Placental Abruption: Risks, Causes, Symptoms, and Treatment
Who is at risk for placental abruption?
Placental abruption is a severe, life-threatening condition. During a healthy pregnancy, the placenta is attached to the uterine wall. In some women, however, about one in 200 pregnancies cause a partial or complete separation of the placenta from the uterine wall. This condition is more common during the last stage of pregnancy, the third trimester.
When the placenta separates from the uterine wall, many things can happen. First of all, there is a risk of severe bleeding that could endanger the life of the baby and his mother. Partial detachment can deprive the baby of oxygen and nutrients needed for healthy development. This increases the risk of intra-uterine growth restriction, preterm birth, and stillbirth.
Placental abruption causes
The cause of placental abruption is not entirely clear. Some factors increase the risk of developing placental abruption. These include, but are not limited to:
- Previous placental abruption
- Getting pregnant after 35 years
- Have more than four children
- Being pregnant with multiples (even twins)

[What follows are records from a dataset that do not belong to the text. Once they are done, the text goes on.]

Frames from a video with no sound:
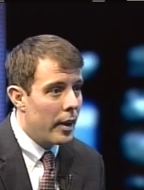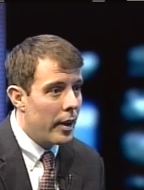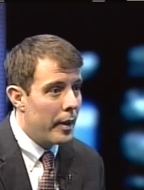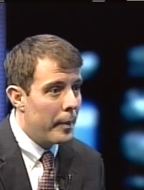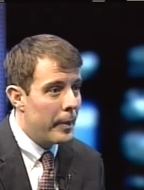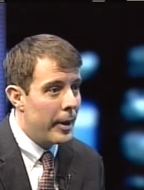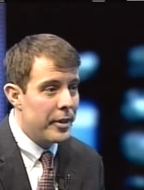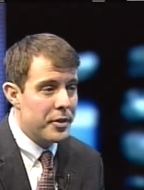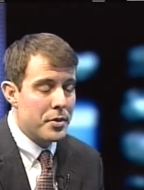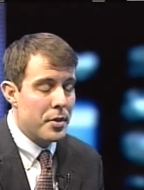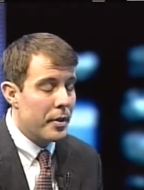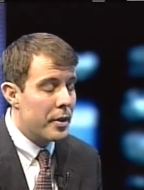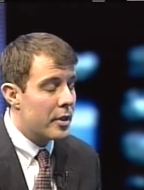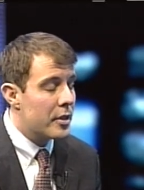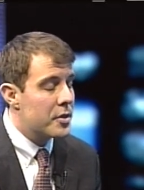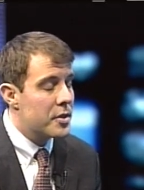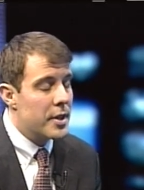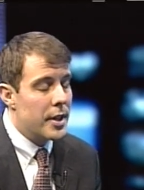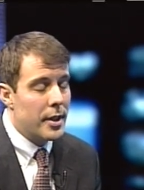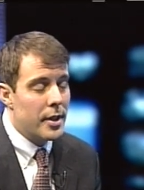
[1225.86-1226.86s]
And so they're
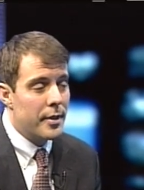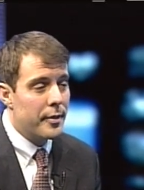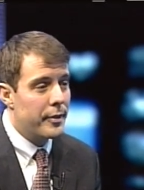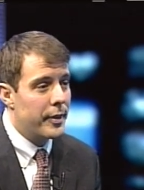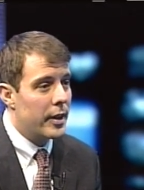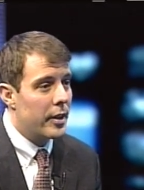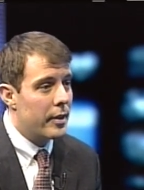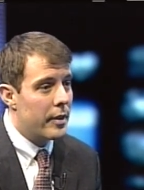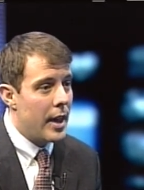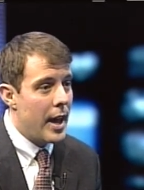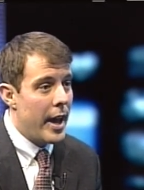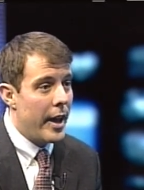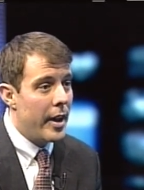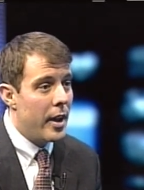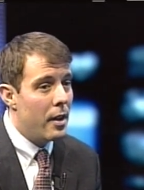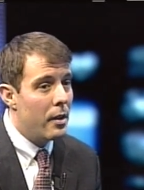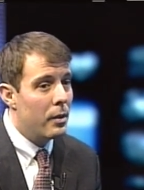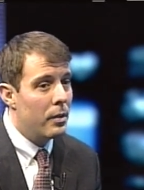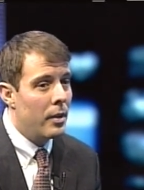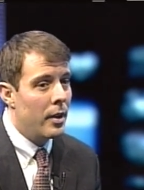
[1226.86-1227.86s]
seeking to figure that
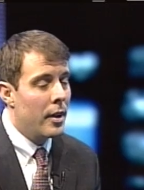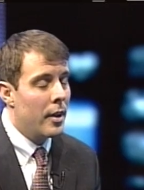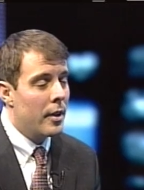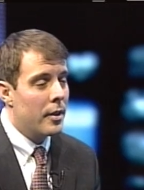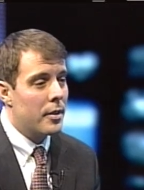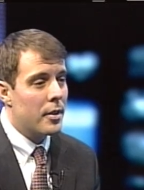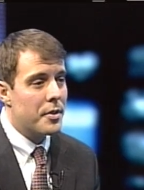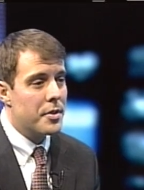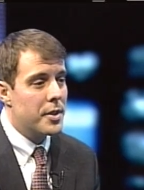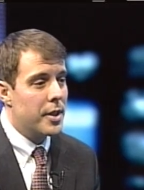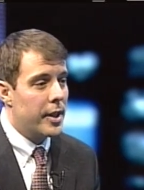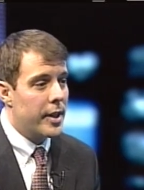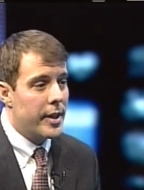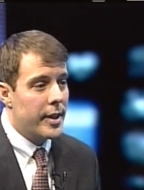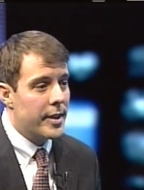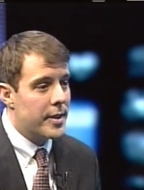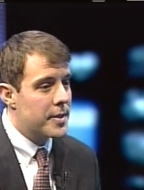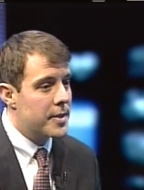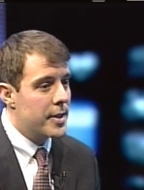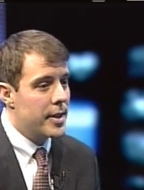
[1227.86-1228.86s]
out. They're seeking to
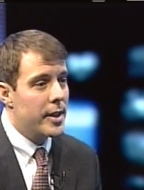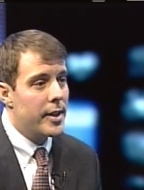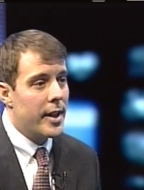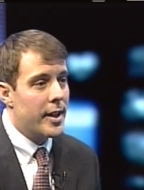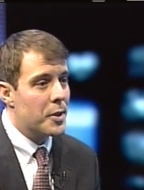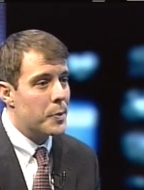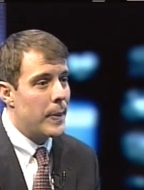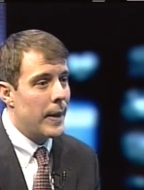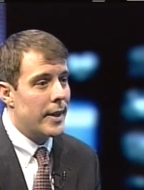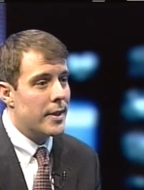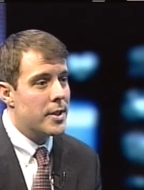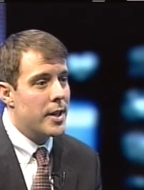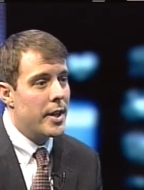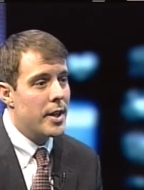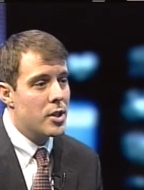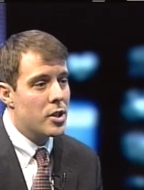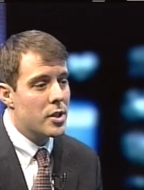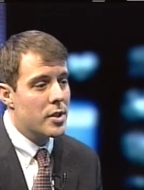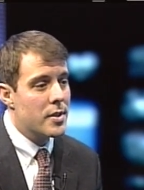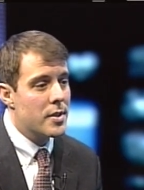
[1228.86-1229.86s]
exceed
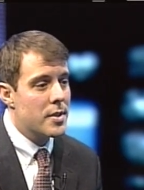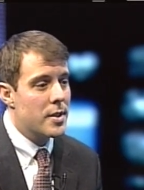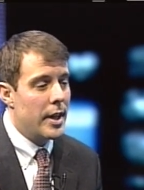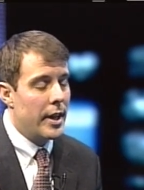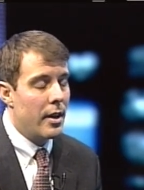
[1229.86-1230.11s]
expectations. And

- Have high blood pressure (even hypertension caused by pregnancy)
- Cocaine use
- Previous cesarean section
- Diabetes (even gestational)
- Trauma during pregnancy – Abdominal trauma: falls, blows and even light trauma in susceptible women
- Blood clotting disorders
Related: PLACENTA PREVIA: SYMPTOMS, CAUSES, AND TREATMENT
What are the Symptoms of placental abruption?
Placental abruption symptoms can include:
- Constant contractions
- Vaginal bleeding: Light to heavy
- Abdominal pain
- A backache
- Uterine tenderness
- Frequent contractions of the uterus
Abruption causes bleeding mostly after 20 weeks of gestation. The bleeding may be frank or consist of altered blood. It is not likely to estimate the degree of abruption from the amount of vaginal bleeding. It is possible for severe abruption to present with little or no bleeding. Both abdominal pain and back pain start suddenly and are quite severe and may be cramping. The pain may radiate to the thighs as well. If you suffered from any of the above symptoms, you must contact your doctor immediately.
Treatment of placental abruption
Treatment of placental abruption varies and will depend on many factors. All of the following will be considered (there may be more than your doctor considers).
- Baby’s health
- How much of the placenta is separated
- Amount of blood loss
- And other health issues you may have
- How far along you are in your pregnancy
Although placental abruption is a severe disorder of pregnancy, most women go on to deliver healthy kid in the present as well as future pregnancies.
Placental abruption occurs most commonly around 25 weeks of pregnancy. In the case of small placental abruption, bed rest may be recommended.
In more severe cases, if less than 36-34 weeks pregnant, corticosteroids may be given to speed the development of the baby’s lungs. If occurs near term, delivery might be recommended as a treatment. Severe cases will be treated in a hospital depending on the factors involved.